Split grapheme in C#

Background

Before that, I would like to thank my friend: netero, who gave me a lot of help to complete this code.

When we processed the string, we found that we could not accurately obtain the length of the string. So we checked a lot of information and found a lot of related codes, but the results were not very good. Because the version of the Unicode document they used was too old, many character processing errors would occur, so they felt that they had implemented such a function.

this is the project: https://github.com/DebugST/STGraphemeSplitter

Cases

Copy Code

string strText = "abc";
Console.WriteLine(strText.Length) // output is: 3

//But... when there are some special characters... like emoji. .

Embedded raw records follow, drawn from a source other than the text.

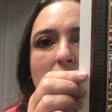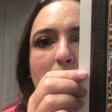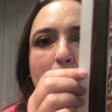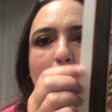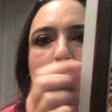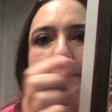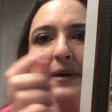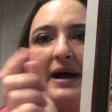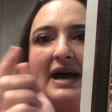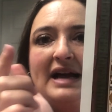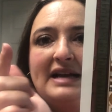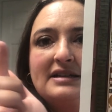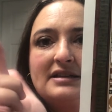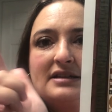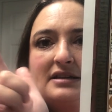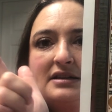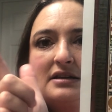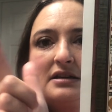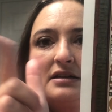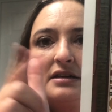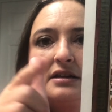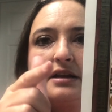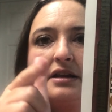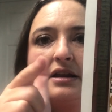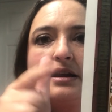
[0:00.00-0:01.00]
but
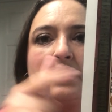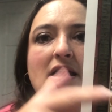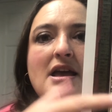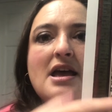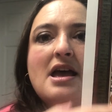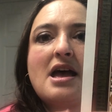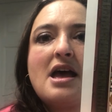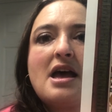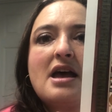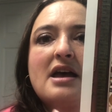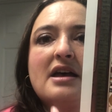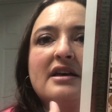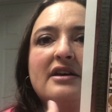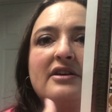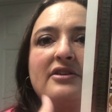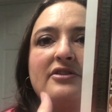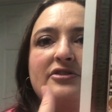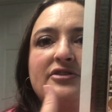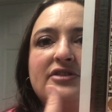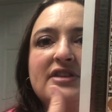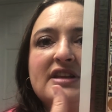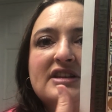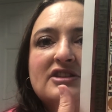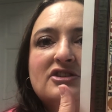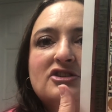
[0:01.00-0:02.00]

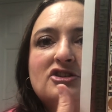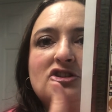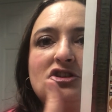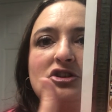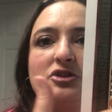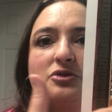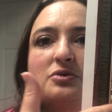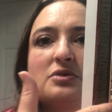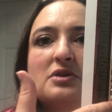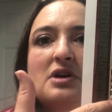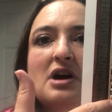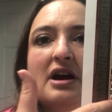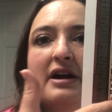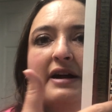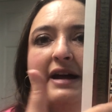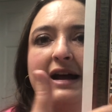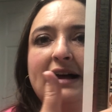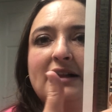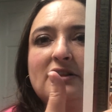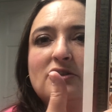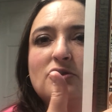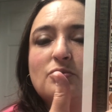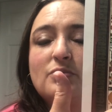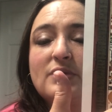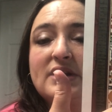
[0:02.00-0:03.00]
these two are
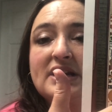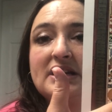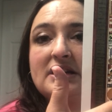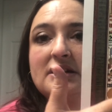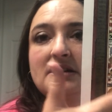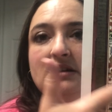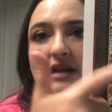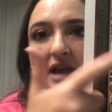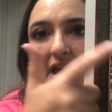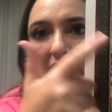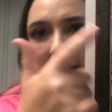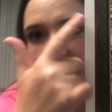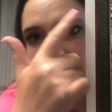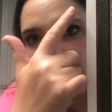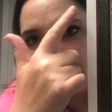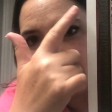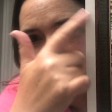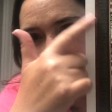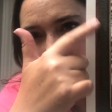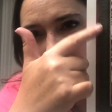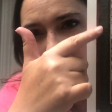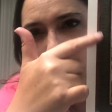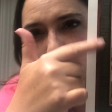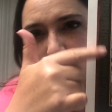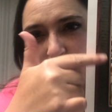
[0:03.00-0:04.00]
Halloween, and I
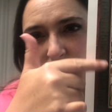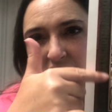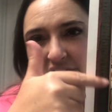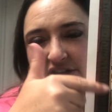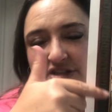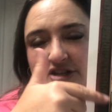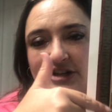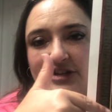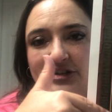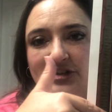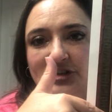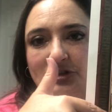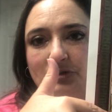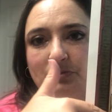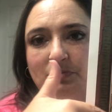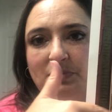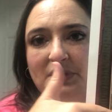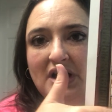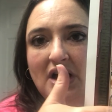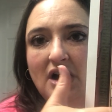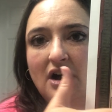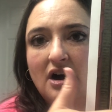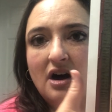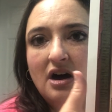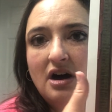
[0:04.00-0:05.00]
kind of want it to just be
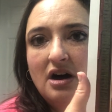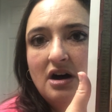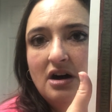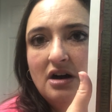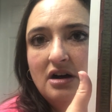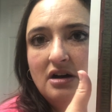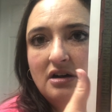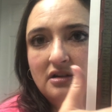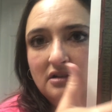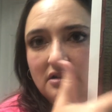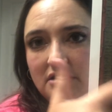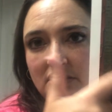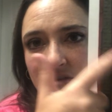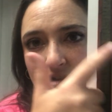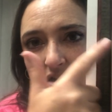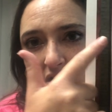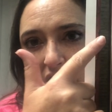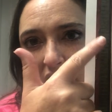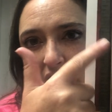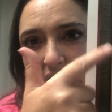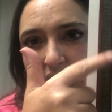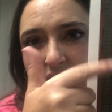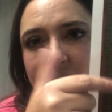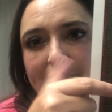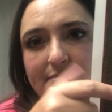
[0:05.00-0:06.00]
all
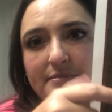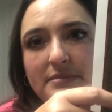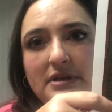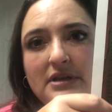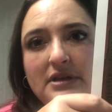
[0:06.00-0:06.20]
autumn,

string strText = "👩‍🦰👩‍👩‍👦‍👦🏳️‍🌈";
Console.WriteLine(strText.Length) // output is: 22

It can be seen that the desired result is 3, but the result is 22. . why is that?

Character clusters

Character clusters refer to text elements that people intuitively and cognitively consider to be individual characters. A character cluster may be an abstract character, or it may be composed of multiple abstract characters. Character clusters should be the basic unit of text operations.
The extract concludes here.